As Microsoft Exchange ransomware lands, a row over public POCs escalates.
"Wide variety of threat actors are using automated tools to..."
Microsoft's revelation that an allegedly China-backed APT dubbed HAFNIUM had abused four previously unknown security vulnerabilities to infiltrate email servers of scores of companies and exfiltrate entire inboxes caused waves when it first pushed out patches for the CVEs on Monday, March 1.
With those attentive to the threat scrambling to patch, the threat group ramped up its campaign, hacking organisations en masse. And a full week after the patches for the critical vulnerabilities landed, there were still over 125,000 unpatched servers facing the internet, Palo Alto Networks says.
Volexity, which first identified exploitation, says that cyber espionage operations abusing one of the bugs -- SSRF vulnerability CVE-2021-26855 -- started occurring on January 3, 2021. Now new ransomware is landing that abuses the bugs, Microsoft says, as others pile on -- with the UK's NCSC reporting that a "wide variety of threat actors are using automated tools to scan for Exchange servers where updates are not installed" then installing malware."
And a heated row is brewing after Microsoft-owned GitHub pulled down a public proof-of-concept (POC) that revealed how exploit the vulnerabilities: (Some Blue Teamers/security professionals say such PoCs help them secure their infrastructure in the face of thin detail from Microsoft and that the move amounted to outright censorship of the security community. Others hold that early disclosure with such a wide range of endpoints still exposed is irresponsible.)

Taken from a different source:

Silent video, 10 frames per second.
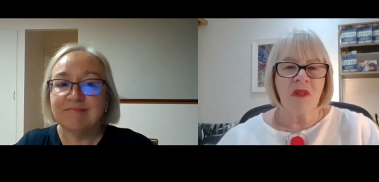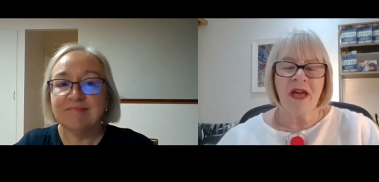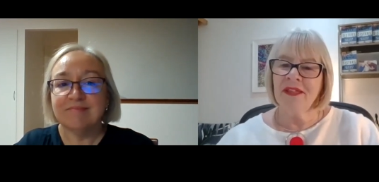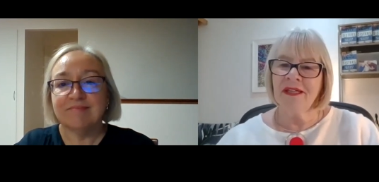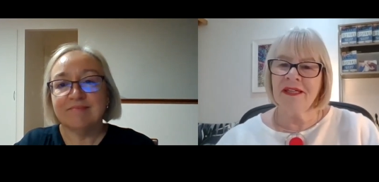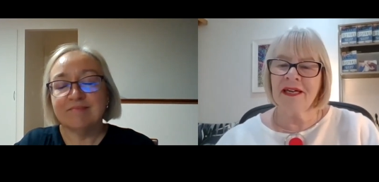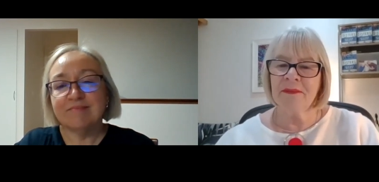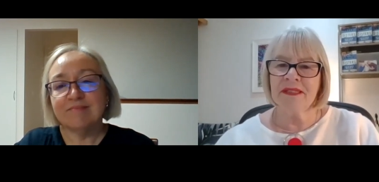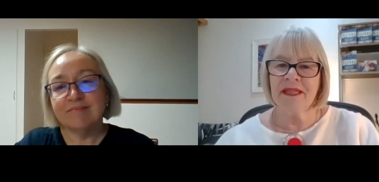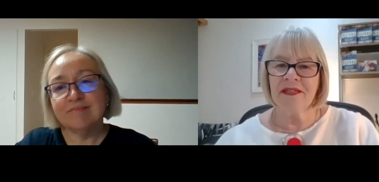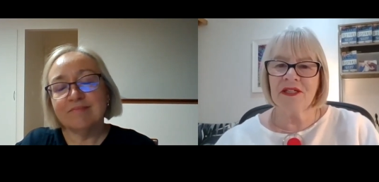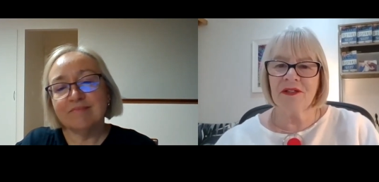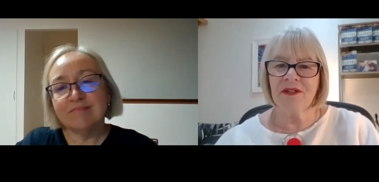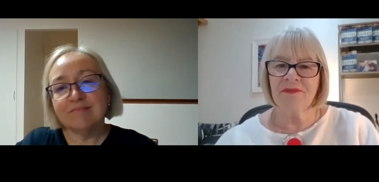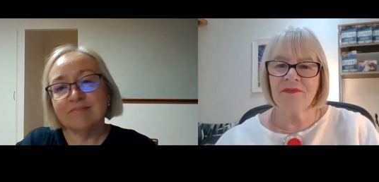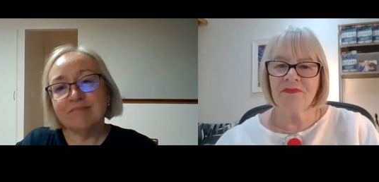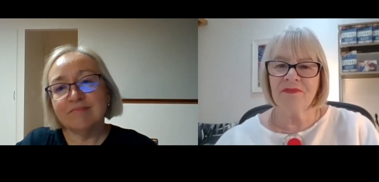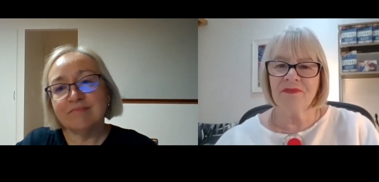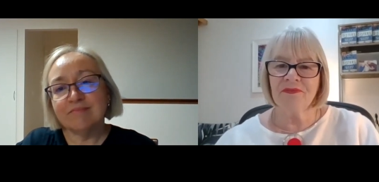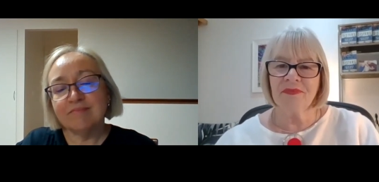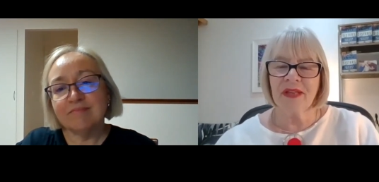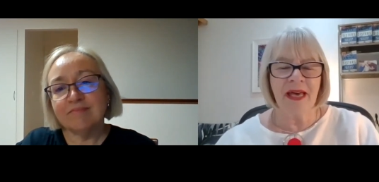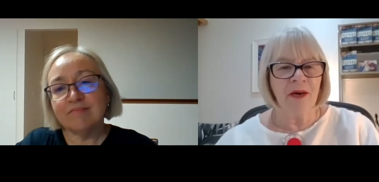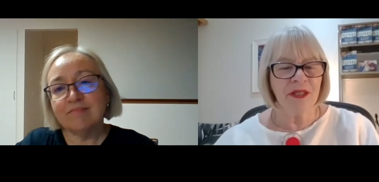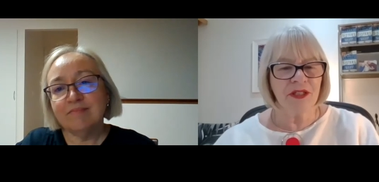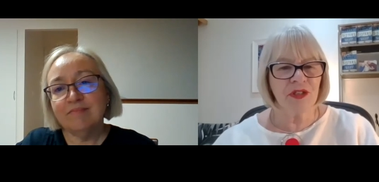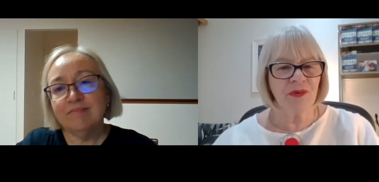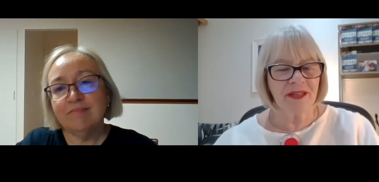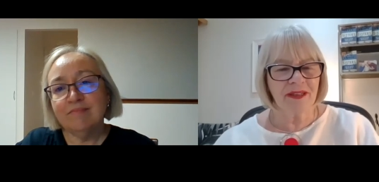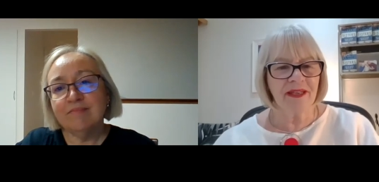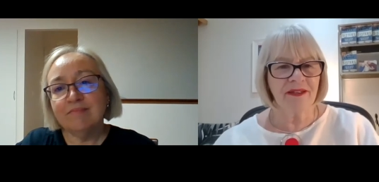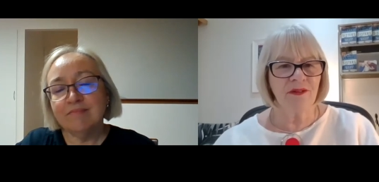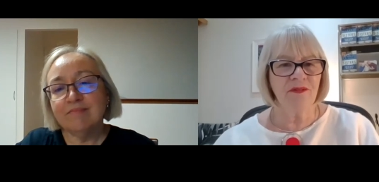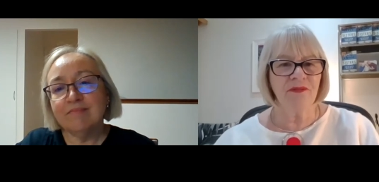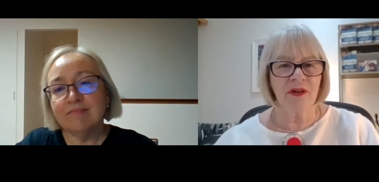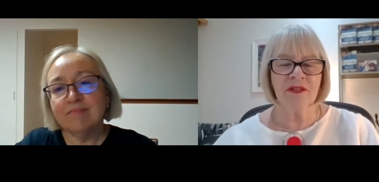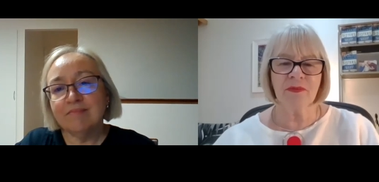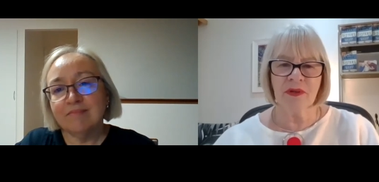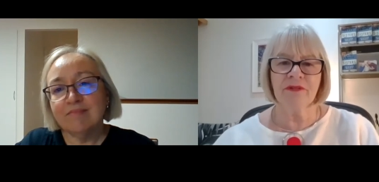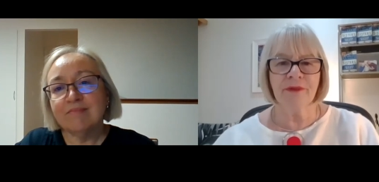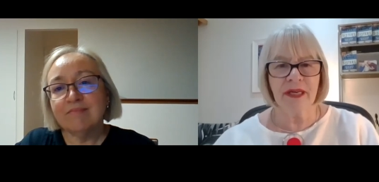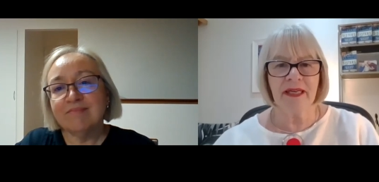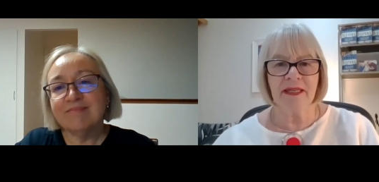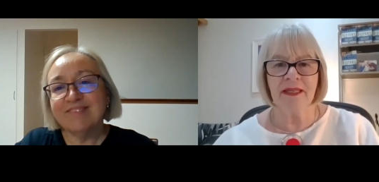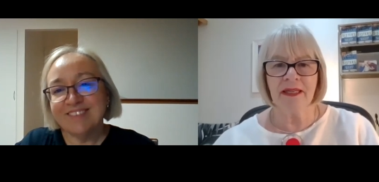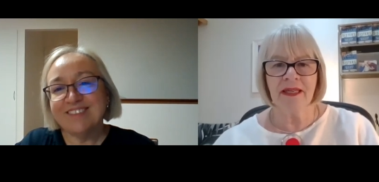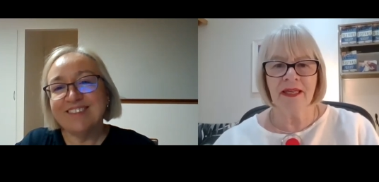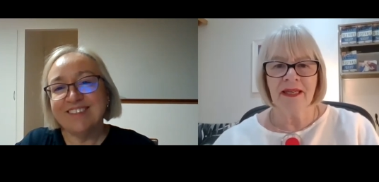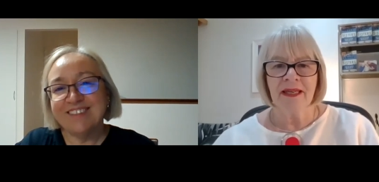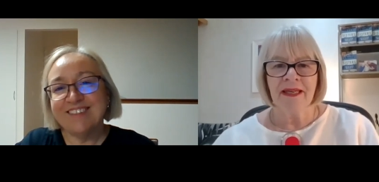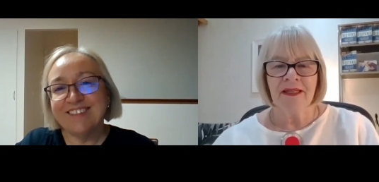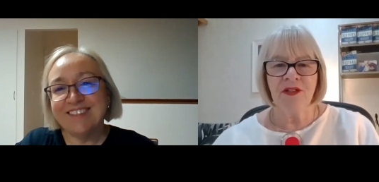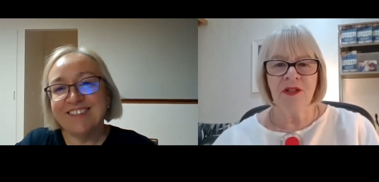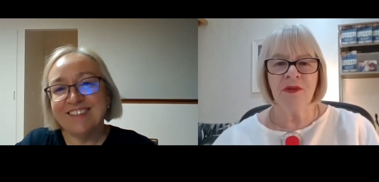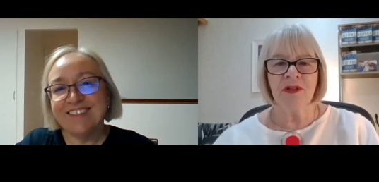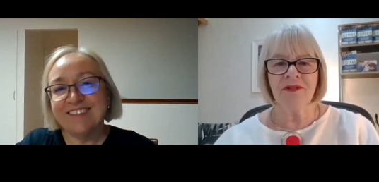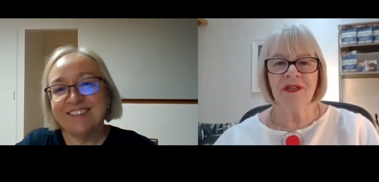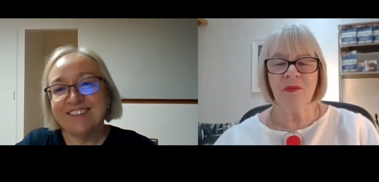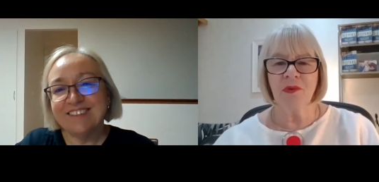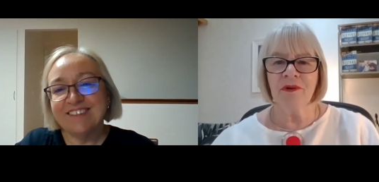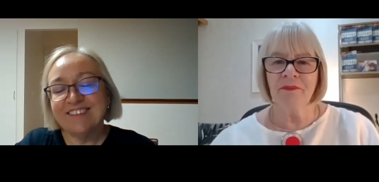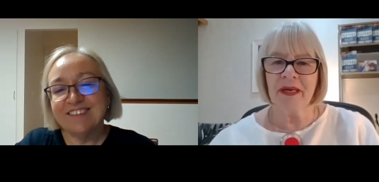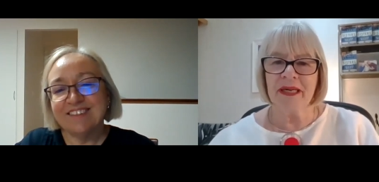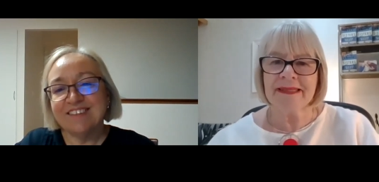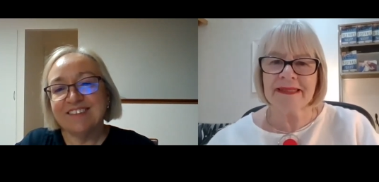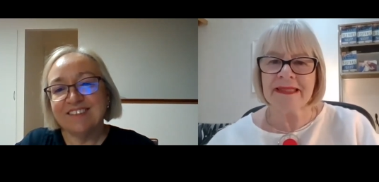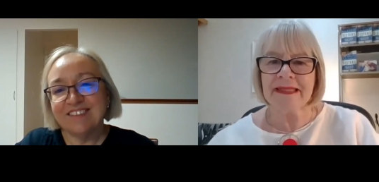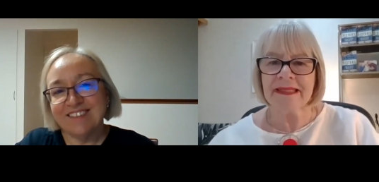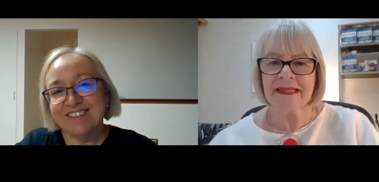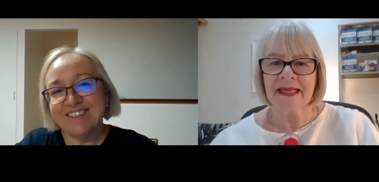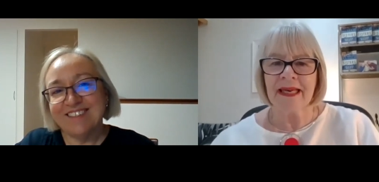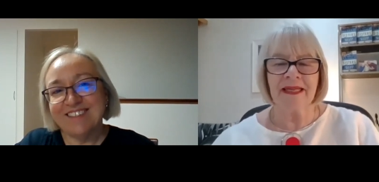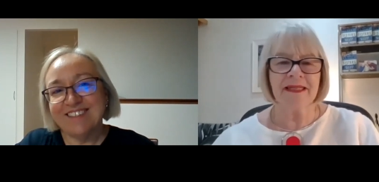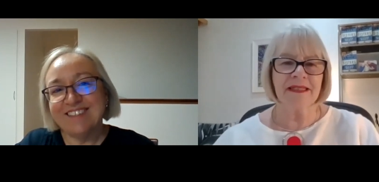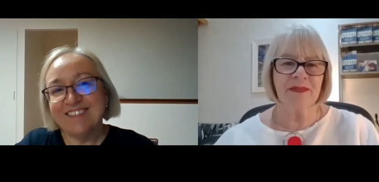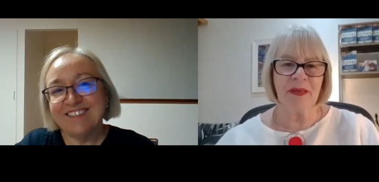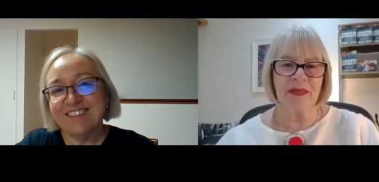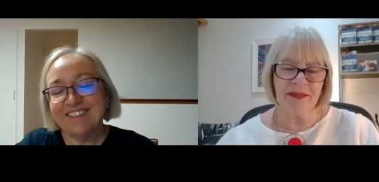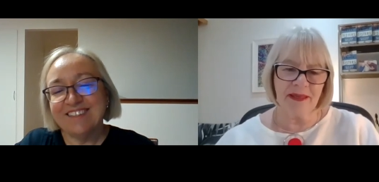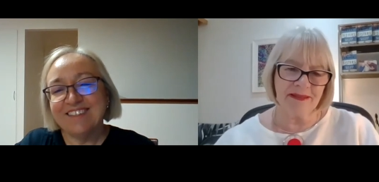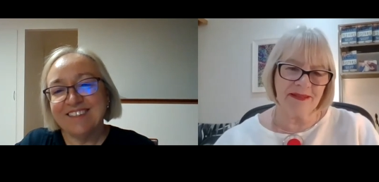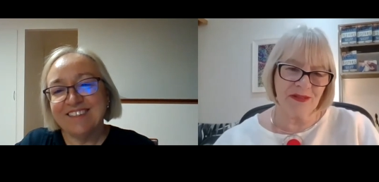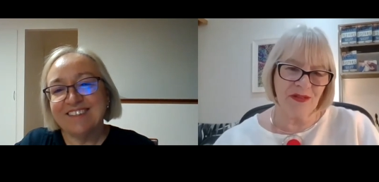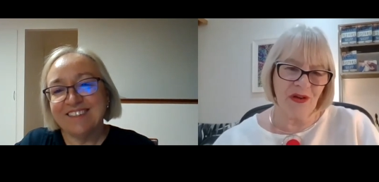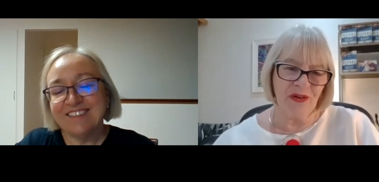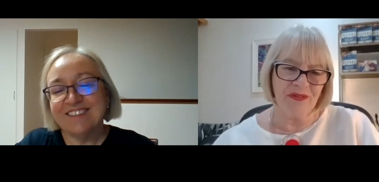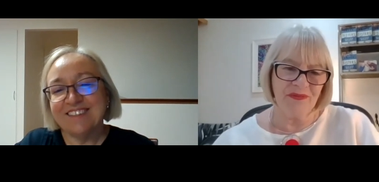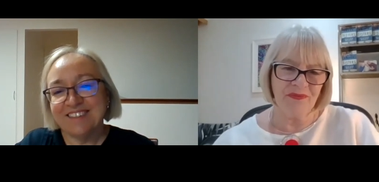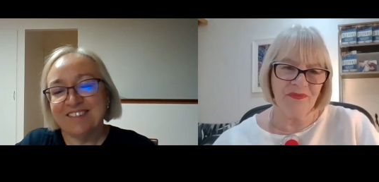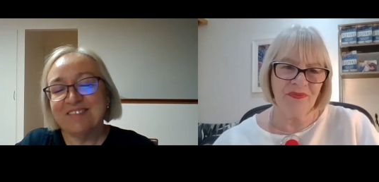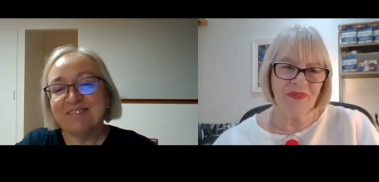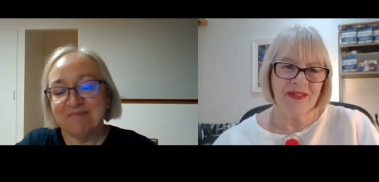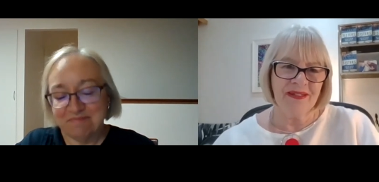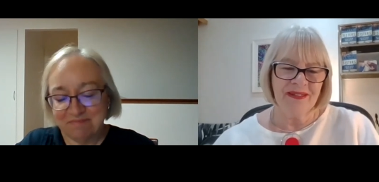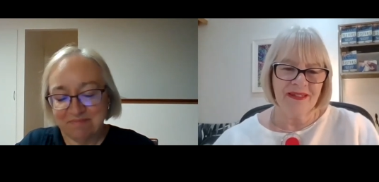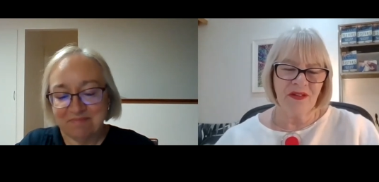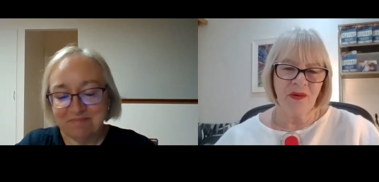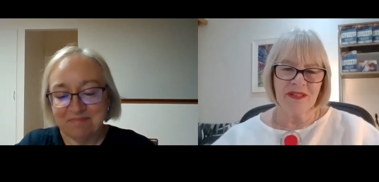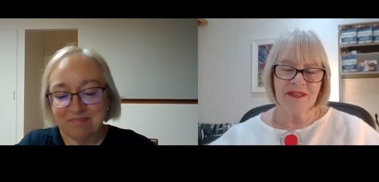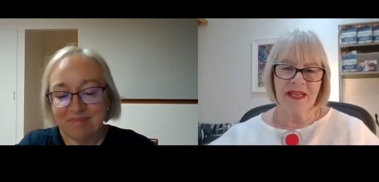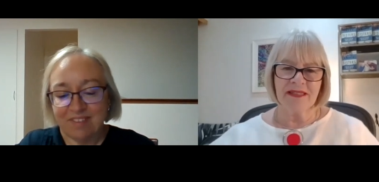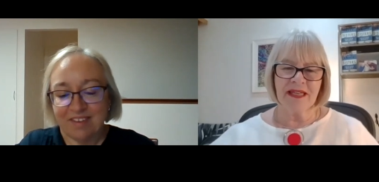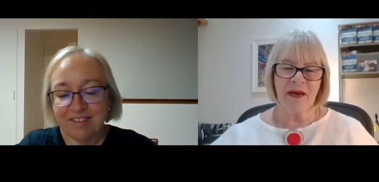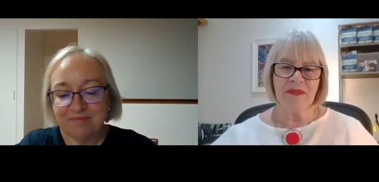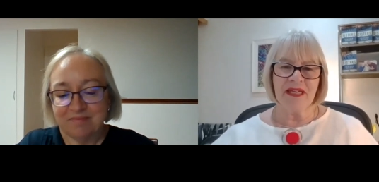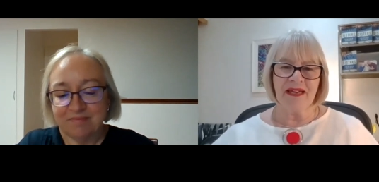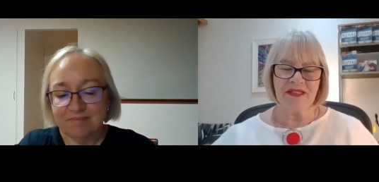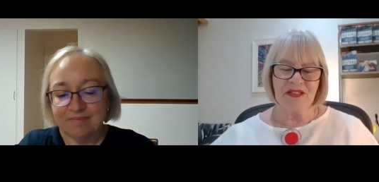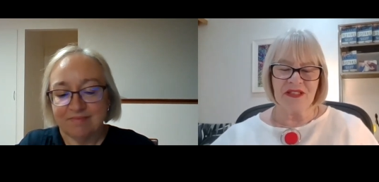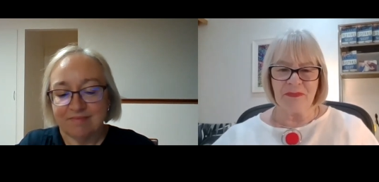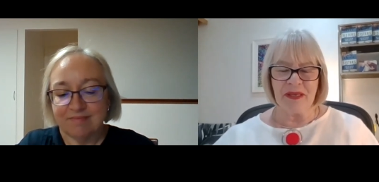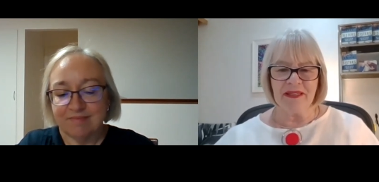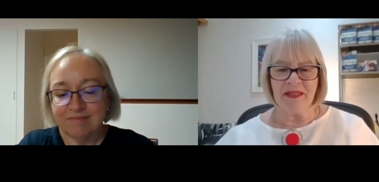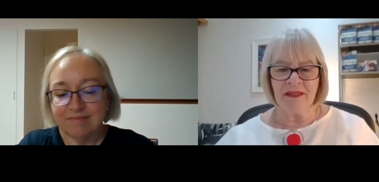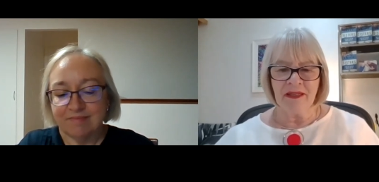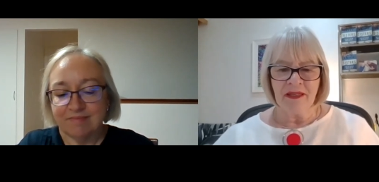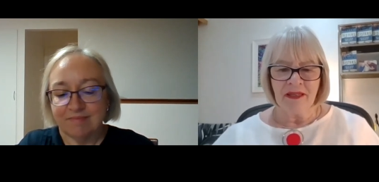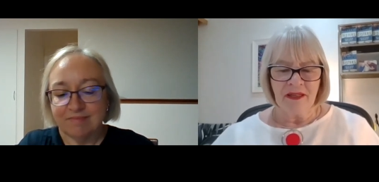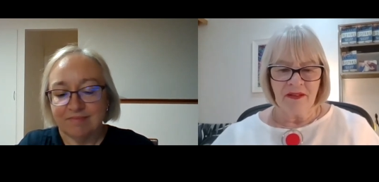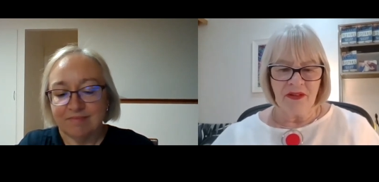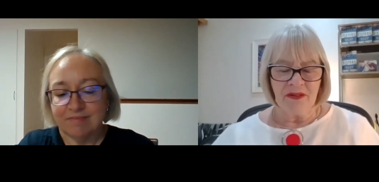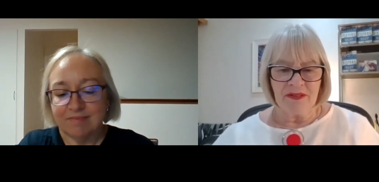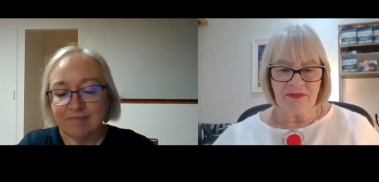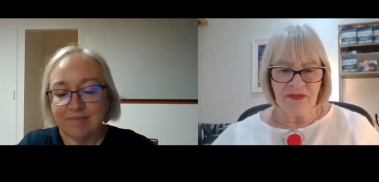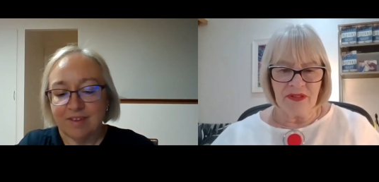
Speaker 1: I think it comes down to how much do I think you folks want to read? Do you want to read War and Peace? And I suspect the answer is no. So it does come down to just picking those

Exchange Server ransomware warning
Microsoft's warning Friday March 12 that it had "detected and [was] now blocking a new family of ransomware being used after an initial compromise of unpatched on-premises Exchange Servers" was a stark reminder of how rapidly cybercriminals are able to pile on to publicly disclosed vulnerabilities: a public PoC for the full RCE exploit chain had landed on GitHub less than 10 days after the patches were released.
With Microsoft-owned GitHub rapidly pulling the POC off the code repository, the move sparked serious debate among security researchers about the ethics and utility of releasing proof of concepts that let attackers (or defenders) understand the full kill chain after a major bug is revealed.
(GitHub told Vice: "We understand that the publication and distribution of proof of concept exploit code has educational and research value to the security community, and our goal is to balance that benefit with keeping the broader ecosystem safe...In accordance with our Acceptable Use Policies, we disabled the gist following reports that it contains proof of concept code for a recently disclosed vulnerability that is being actively exploited."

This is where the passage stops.